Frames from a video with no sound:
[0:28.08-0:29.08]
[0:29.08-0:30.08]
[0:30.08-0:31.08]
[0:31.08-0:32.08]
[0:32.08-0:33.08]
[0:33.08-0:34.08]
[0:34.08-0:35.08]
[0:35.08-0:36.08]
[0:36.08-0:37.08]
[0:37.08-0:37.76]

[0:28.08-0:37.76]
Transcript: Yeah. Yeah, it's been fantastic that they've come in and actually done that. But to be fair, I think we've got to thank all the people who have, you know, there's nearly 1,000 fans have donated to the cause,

==

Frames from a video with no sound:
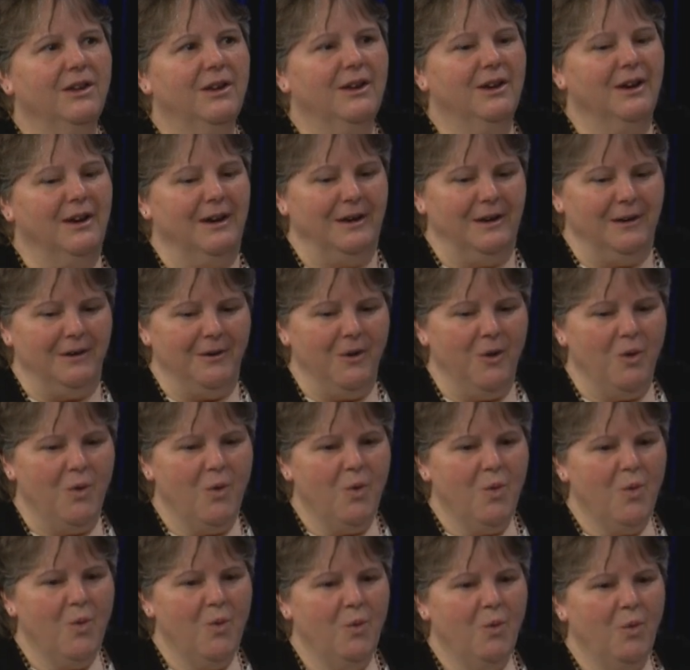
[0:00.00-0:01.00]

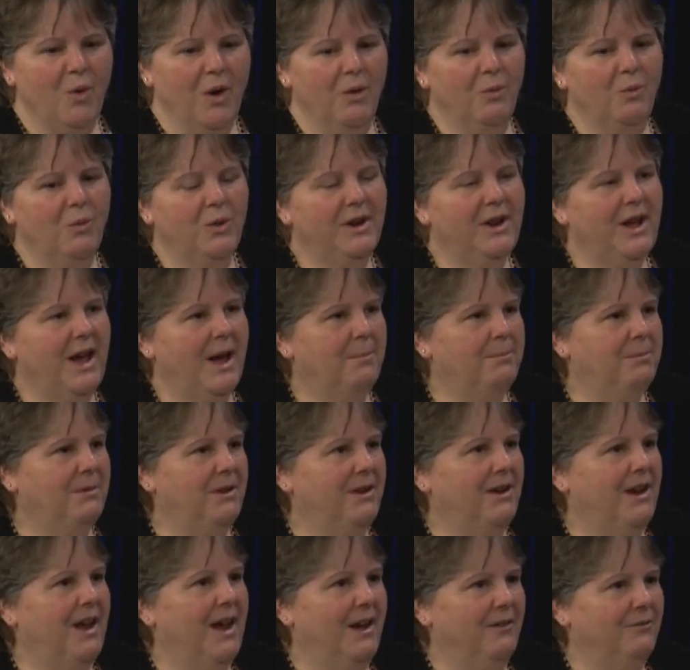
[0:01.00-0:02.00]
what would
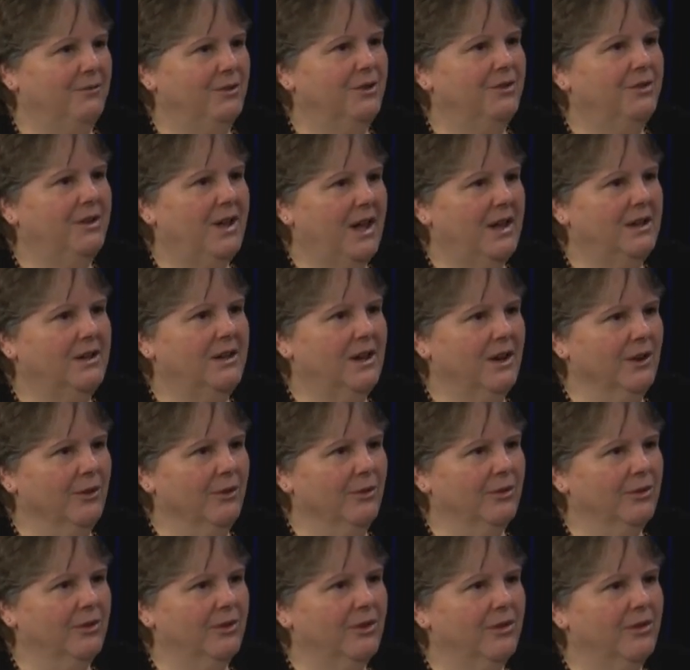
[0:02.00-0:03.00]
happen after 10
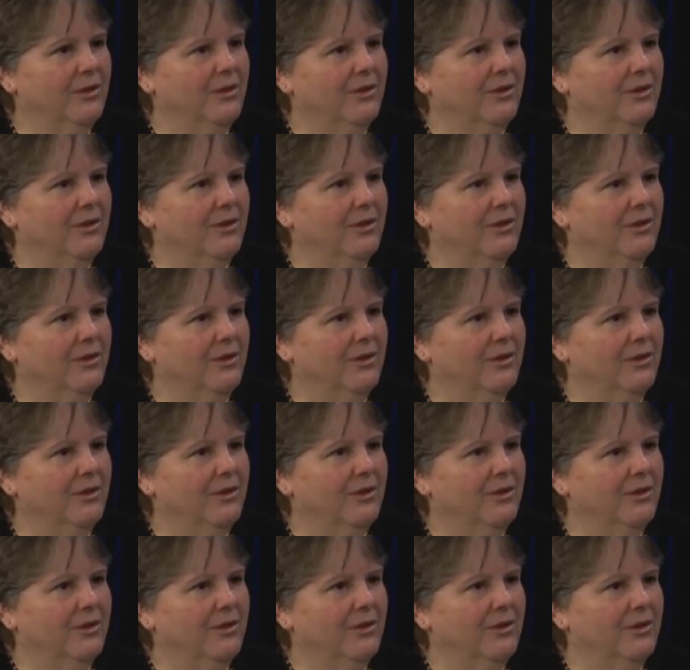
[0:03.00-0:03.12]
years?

**EXERCISE INSTRUCTIONS**
Where the listing above reaches the line that contains "[0:33.08-0:34.08]", start retyping, and finish with the line that contains "Transcript: Yeah. Yeah, it's"; reproduce those lines exactly and no others.

**FINISHED EXERCISE**
[0:33.08-0:34.08]
[0:34.08-0:35.08]
[0:35.08-0:36.08]
[0:36.08-0:37.08]
[0:37.08-0:37.76]

[0:28.08-0:37.76]
Transcript: Yeah. Yeah, it's been fantastic that they've come in and actually done that. But to be fair, I think we've got to thank all the people who have, you know, there's nearly 1,000 fans have donated to the cause,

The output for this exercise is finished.